REALISATION : Jean-Francois Richet
PRODUCTION : Actes Proletariens, Why Not Productions
AVEC : Jean-Francois Richet, Arco Descat C., Jean-Marie Robert, Malik Zeggou
SCENARIO : Jean-Francois Richet, Arco Descat C.
PHOTOGRAPHIE : Valérie Le Gurun
MONTAGE : Jean-Francois Richet
BANDE ORIGINALE : White & Spirit
ORIGINE : France
GENRE : Drame
DATE DE SORTIE : 02 juillet 1997
DUREE : 1h45
BANDE-ANNONCE

Synopsis : Au cours d’une soirée hip-hop, très attendue par les jeunes d’un quartier, une fusillade éclate. La police intervient, un policier tire. Un mort. Les jeunes du quartier, désorientés, se révoltent…

Pas facile à digérer, c’est sûr. Pas facile à juger, c’est encore plus sûr. Pourtant, on en sort avec la sensation de s’être pris un gros coup de boule dans la tronche. Peut-être plus que n’importe quel autre film, Ma 6-T va crack-er est clairement le genre de film qui manque de respect, et envers lequel on a un peu peur de manquer de respect. Rien d’étonnant, le film semble fait pour interloquer, pour interpeller, voire même pour déplaire si l’on en croit les réactions énervées qui auront accompagné sa sortie en salles. Trop manichéen pour les adeptes de la nuance, trop frontal pour les fanatiques du débat, trop violent pour les âmes sensibles, trop idéologique pour la diffusion grand public, trop anti-flic pour ne pas se prendre une polémique en pleine face, etc… Rien n’aura été épargné au projet de Jean-François Richet. On aura eu droit au retrait du film en salles, ainsi qu’à l’accroche « film interdit » sur les jaquettes VHS et DVD, histoire d’en rajouter une couche dans la médiatisation du film-choc. Et malgré tout cela, on ne va pas se mentir, c’était couru d’avance : pamphlet politique revendiqué par son auteur, le film de Richet mixe une vision pessimiste de la banlieue à un discours pseudo-marxiste brûlant comme un cocktail molotov, ce qui suffit amplement à susciter l’horreur chez les donneurs de leçons.

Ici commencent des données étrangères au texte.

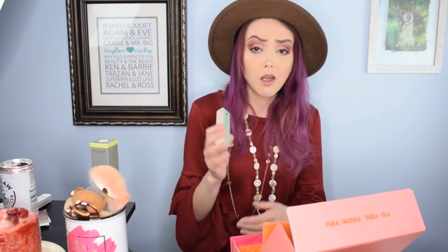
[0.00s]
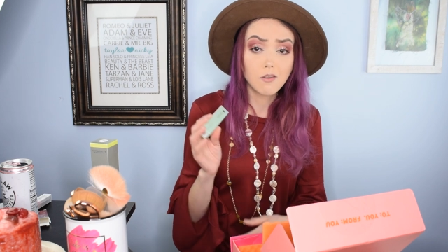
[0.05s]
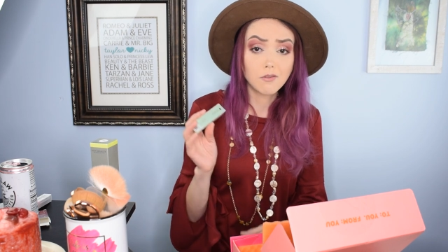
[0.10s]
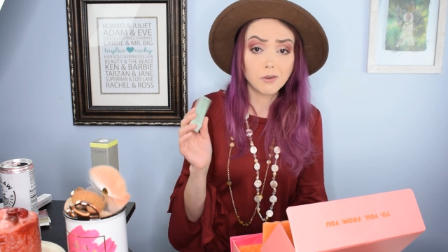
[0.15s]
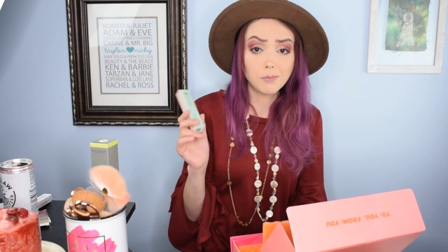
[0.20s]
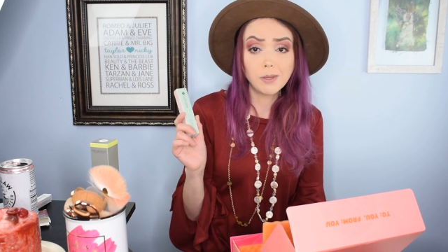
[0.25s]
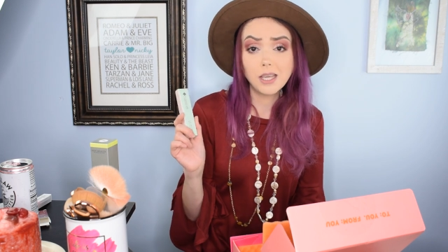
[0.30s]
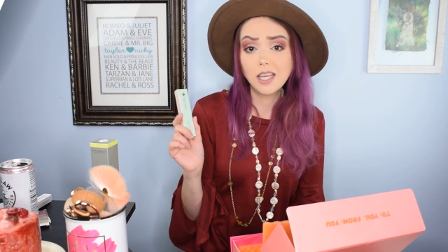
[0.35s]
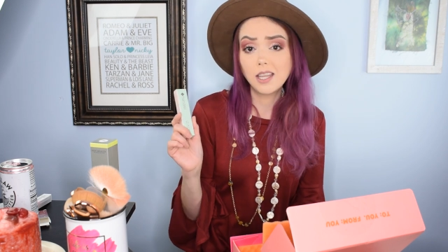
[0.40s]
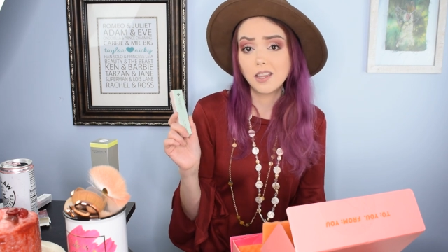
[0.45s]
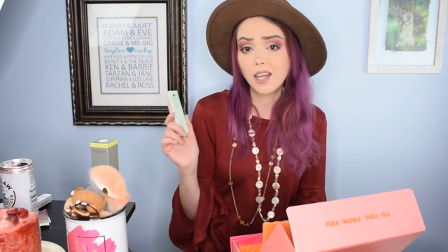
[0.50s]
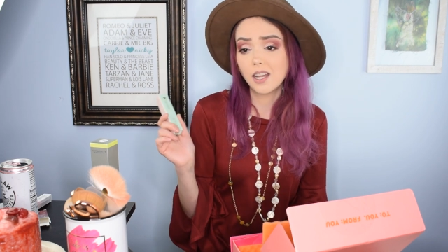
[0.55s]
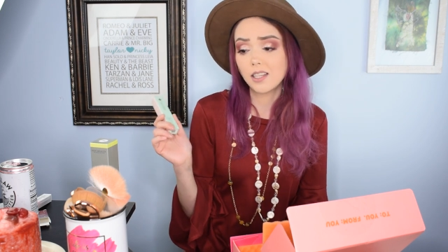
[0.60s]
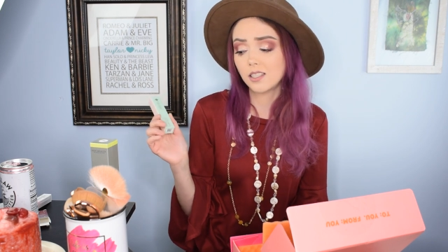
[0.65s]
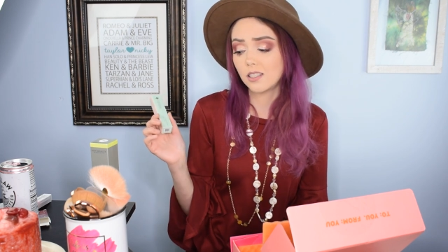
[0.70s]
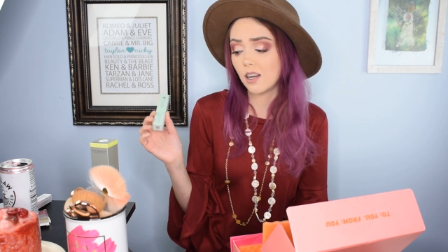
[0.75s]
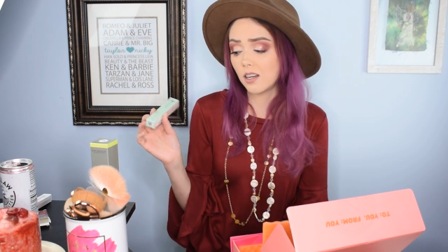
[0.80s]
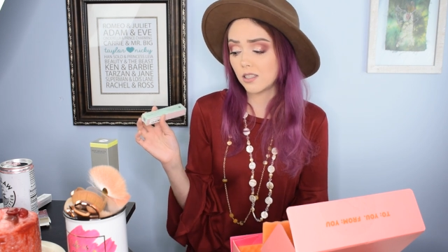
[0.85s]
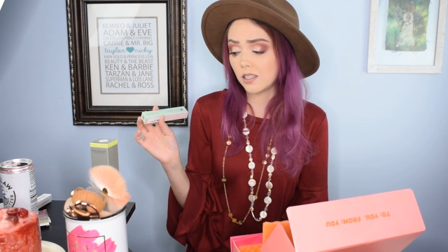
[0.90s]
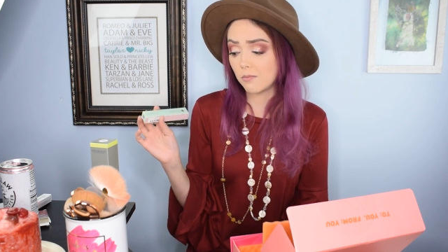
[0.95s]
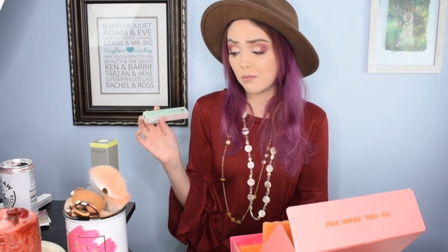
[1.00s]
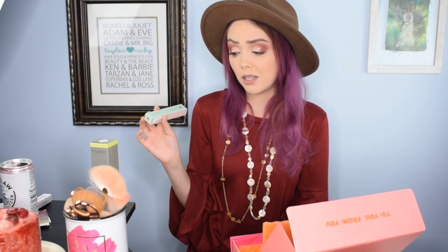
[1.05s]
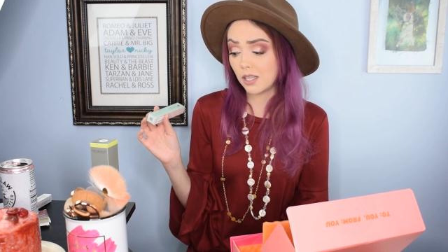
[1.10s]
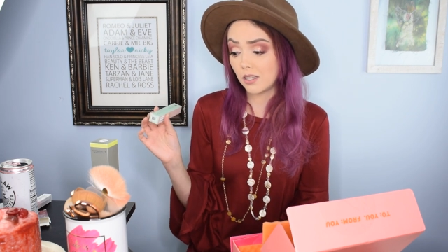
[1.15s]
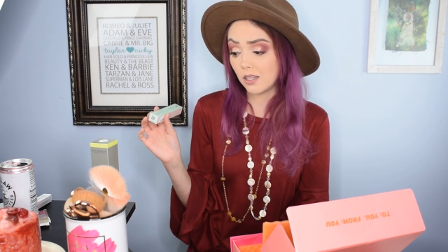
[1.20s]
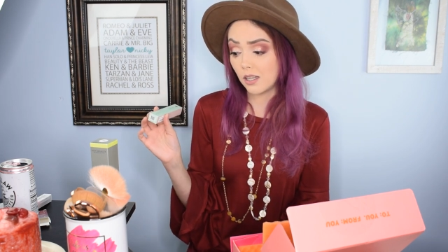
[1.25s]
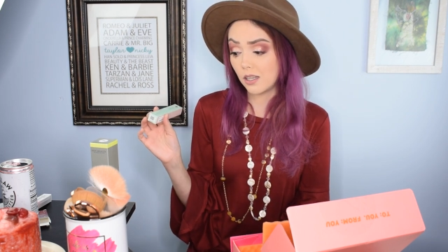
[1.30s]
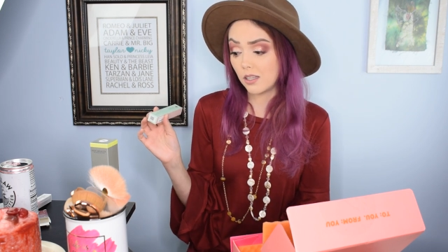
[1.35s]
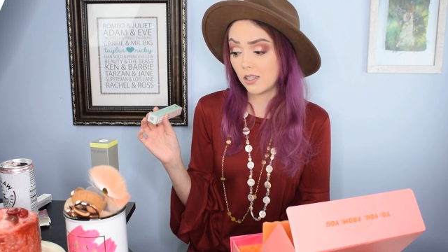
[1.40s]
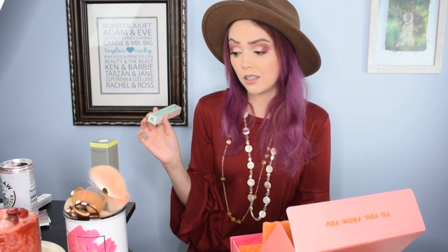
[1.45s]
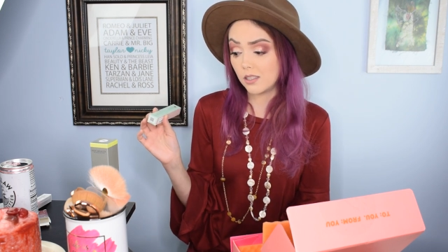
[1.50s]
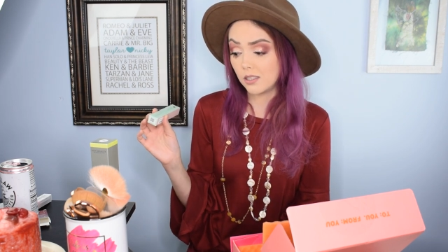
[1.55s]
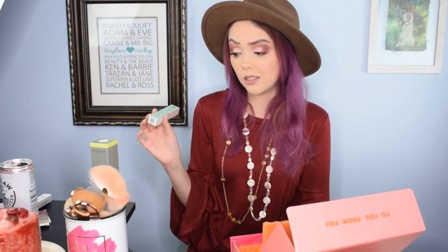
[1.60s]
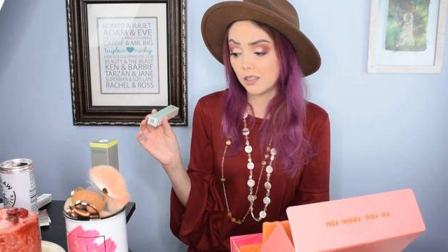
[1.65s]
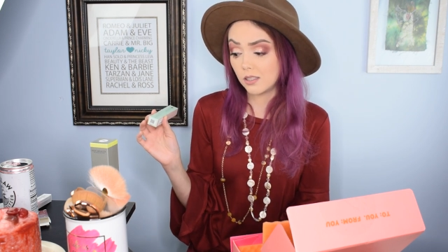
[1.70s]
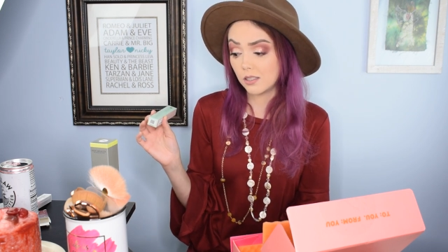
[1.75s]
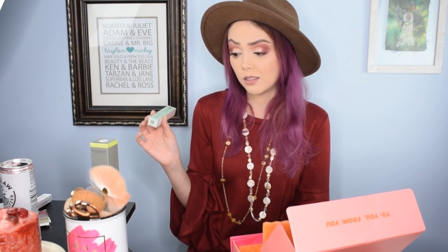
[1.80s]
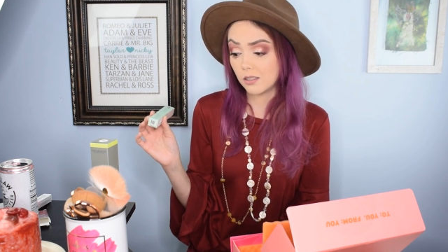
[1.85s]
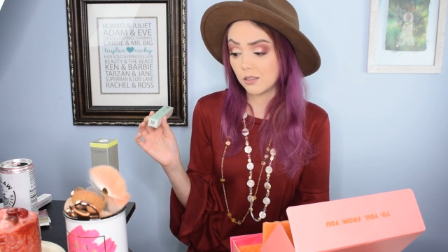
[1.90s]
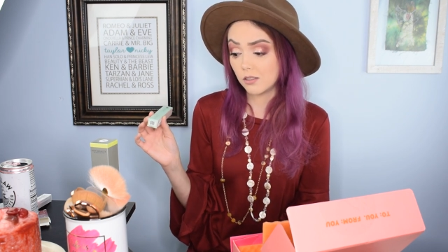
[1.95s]
For me, that's not something that
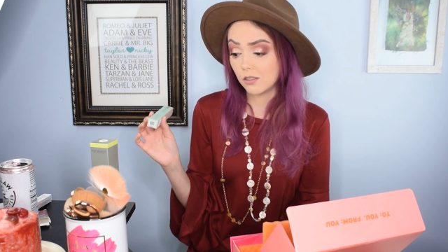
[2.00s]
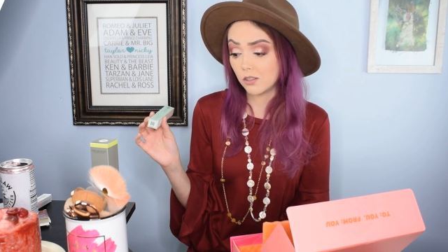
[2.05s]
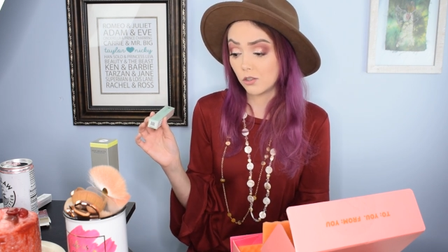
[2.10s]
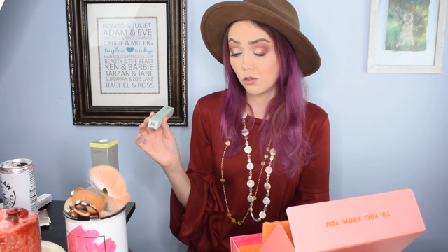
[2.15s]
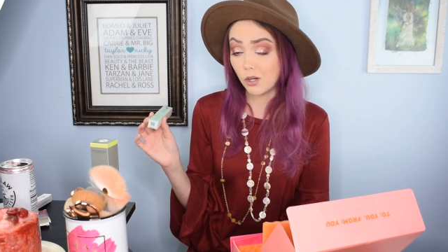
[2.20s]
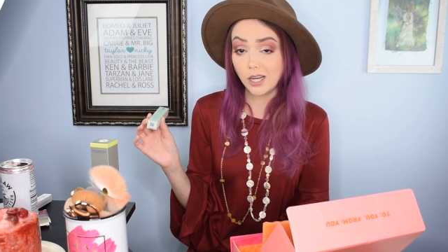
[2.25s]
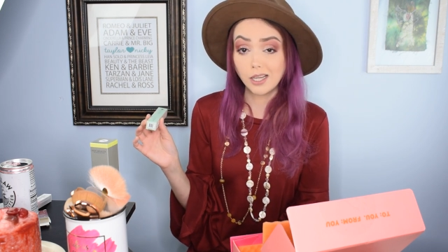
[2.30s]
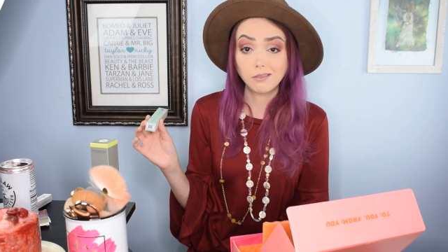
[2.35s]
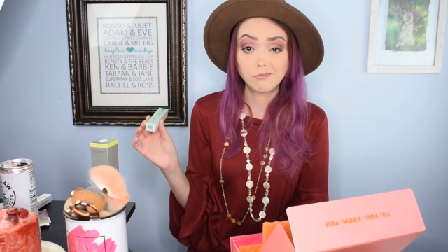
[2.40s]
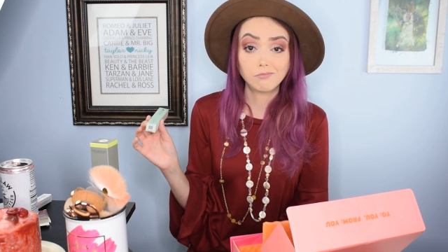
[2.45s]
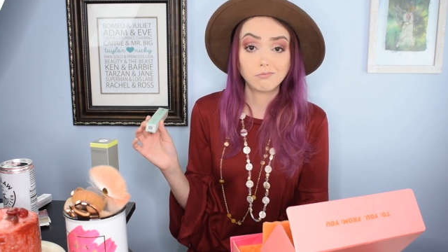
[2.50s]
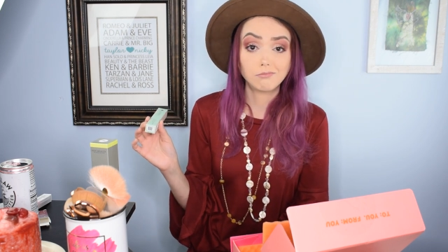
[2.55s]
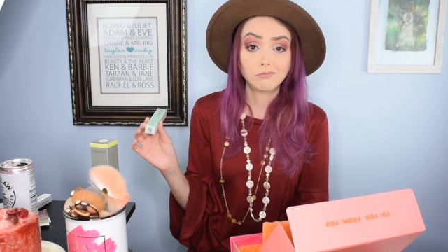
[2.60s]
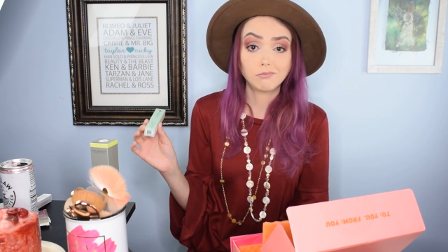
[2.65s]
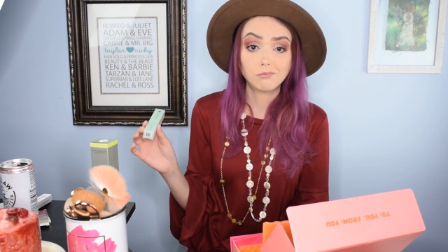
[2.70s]
is great.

En guise de schématisation, on aurait ici les banlieues (version dure) qui prôneraient la guérilla urbaine face à la police, sur fond de rap militant et de violence hyperréaliste. Même le point de départ de l’intrigue a lui-même des allures de tract qui mettrait les choses au clair : quelques jeunes de banlieue subissent un quotidien tout sauf reluisant, jusqu’au soir où une fusillade entre gangs rivaux éclate au cours d’une soirée hip-hop, allant même jusqu’à provoquer la mort de deux jeunes par des flics venus rétablir le calme. Résultat : le chaos. D’emblée, l’influence de La haine, basé sur le même sujet et sorti deux ans avant ce film, s’impose comme une évidence. Sauf que si Kassovitz tentait une explication du terrible engrenage amenant à cette violence, Richet ne faisait pas dans la dentelle ou dans l’explicatif, ne cachait pas son mépris pour les forces de l’ordre, se mettait quasiment du côté des casseurs, et choisissait l’angle du propos révolutionnaire… Tout ça, c’est ce que l’on avait retenu du film, avec la certitude d’avoir vu un film engagé, sans concessions. Mais le revoir aujourd’hui ne procure pas le même effet, et on se surprendrait presque à y trouver de la nuance. Un film social à thèse ? Certainement pas. Un appel à la révolte ? En fait, pas vraiment. Juste la volonté de filmer frontalement une réalité qui n’en finit plus de ne jamais finir.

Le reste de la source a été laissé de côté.